Glycine transporters (GlyTs) are plasmalemmal neurotransmitter transporters. GlyTs, which regulate brain glycine levels, is an inhibitory neurotransmitter with co-agonist activity for NMDA receptors (NMDARs). Meanwhile, GlyTs comprise glycine transporter type 1 (SLC6A9; GlyT1) and glycine transporter type 2 (SLC6A5; Glyt2). For instance, GlyT1 is a transporter that functions to regulate the synaptic levels of glycine. Moreover, GlyT1 is involved in glutamatergic neurotransmission, and is an important target for the treatment of brain disorders with suppressed NMDAR function such as schizophrenia and Alzheimer disease.

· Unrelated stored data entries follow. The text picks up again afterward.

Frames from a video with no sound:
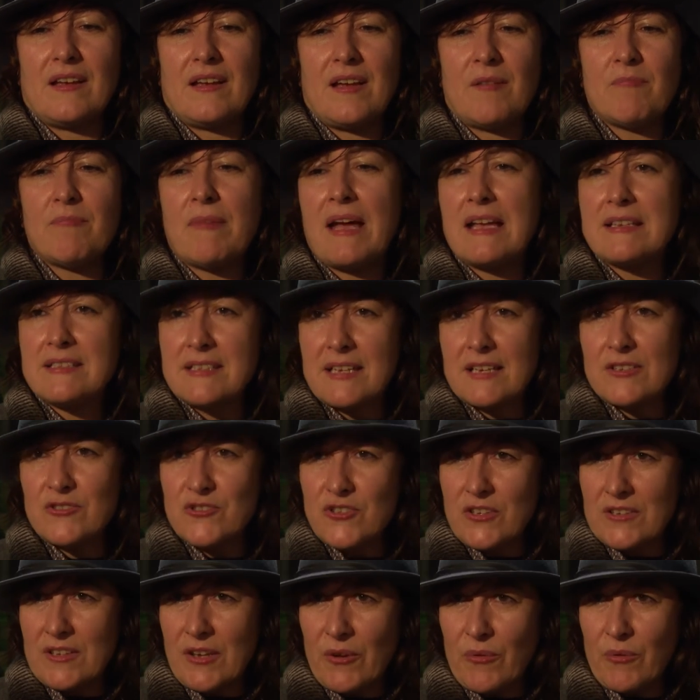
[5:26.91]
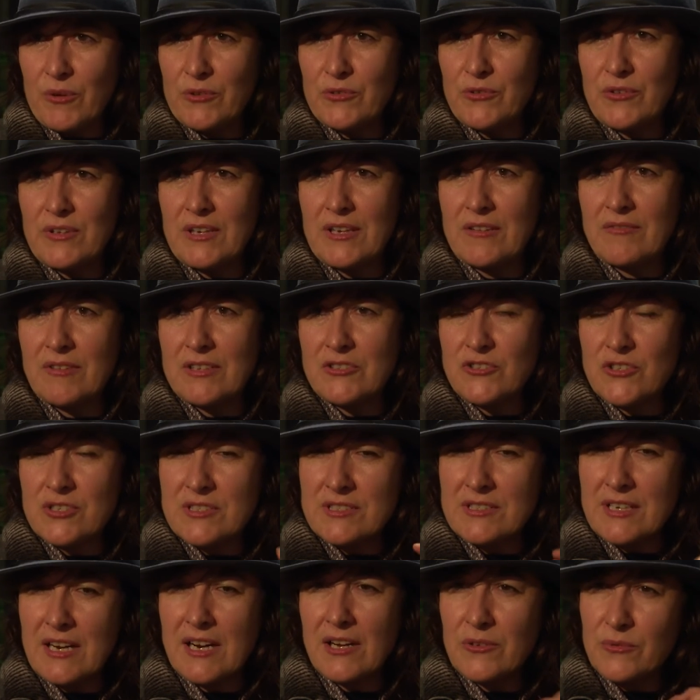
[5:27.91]
a message that I want to give. I just
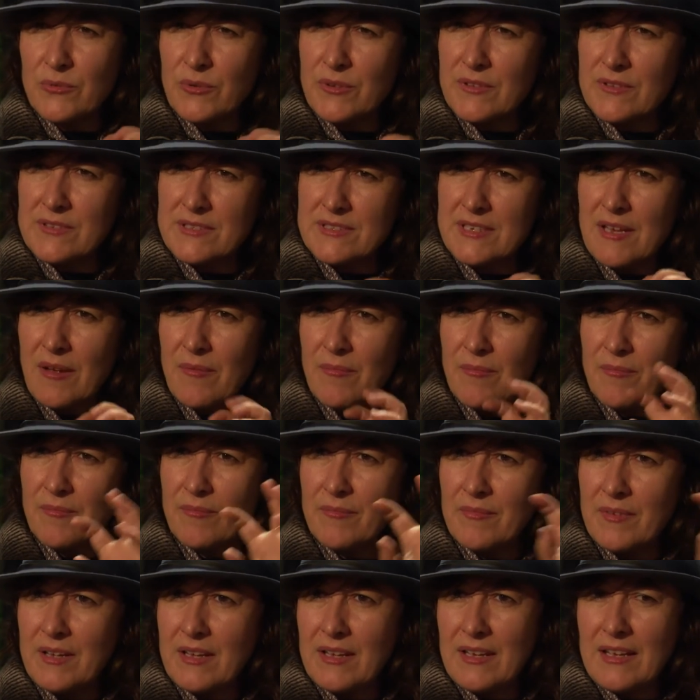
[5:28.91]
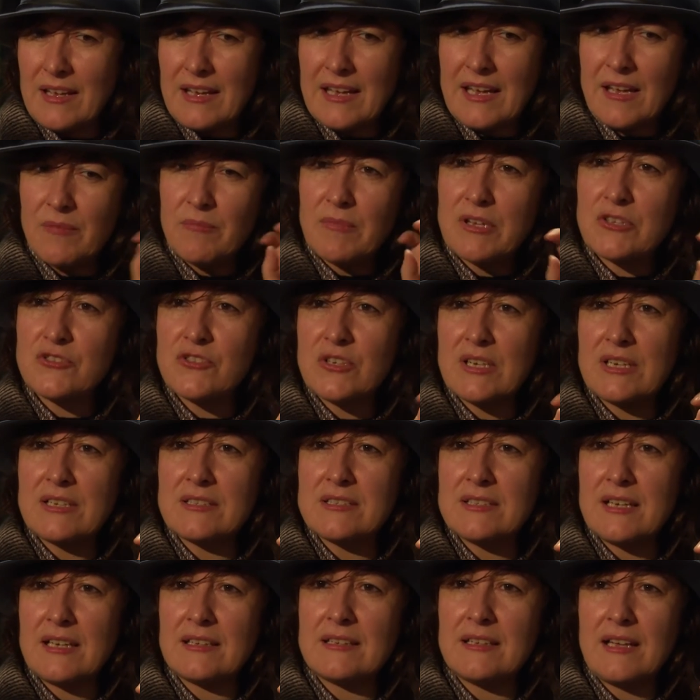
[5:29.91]
start with some
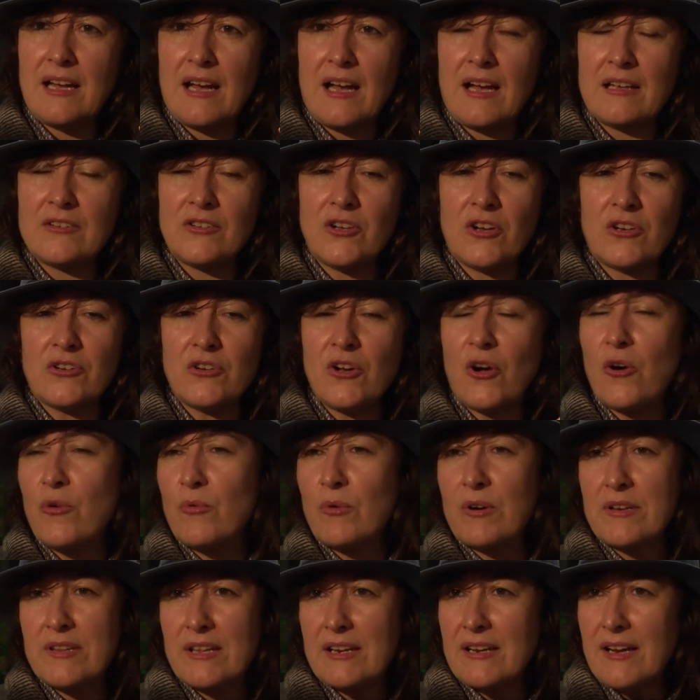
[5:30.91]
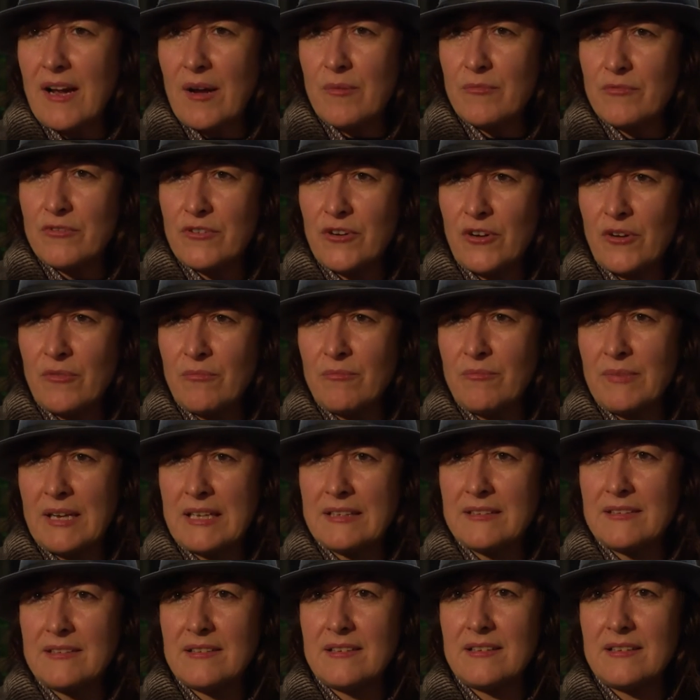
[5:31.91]
images that I don't know where they come from, but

BI-425809 is a potent, selective and orally active glycine transporter 1 (GlyT1) inhibitor. However, BI-425809 is inactive against GlyT2. Generally, this compound has the potential to study cognitive impairment in Alzheimer disease and schizophrenia. In addition, BI-425809 inhibits GlyT1 with the IC50 values of 5.2 nM in rat primary neurons and 5.0 nM in human SK-N-MC cells. A translational study evaluated the effects of BI-425809 on glycine levels in rat and human cerebrospinal fluid (CSF). Certainly, the results suggest that BI-425809 has a favorable pharmacokinetic profile. In rats, a single oral administration of BI-425809 resulted in a dose-dependent increase in glycine CSF levels. Consequently, This shows that glycine levels in CSF can be used to assess GlyT1 inhibition centrally, thereby supporting the use of CSF glycine analysis for confirming central target engagement in humans.

To sum up, BI-425809 is a selective and orally active GlyT1 inhibitor, which could provide an effective study for cognitive impairment associated with schizophrenia.


[1] Holger Rosenbrock, et al. Clin Transl Sci. 2018 Nov;11(6):616-623.

[2] W Wolfgang Fleischhacker, et al. Lancet Psychiatry. 2021 Mar;8(3):191-201.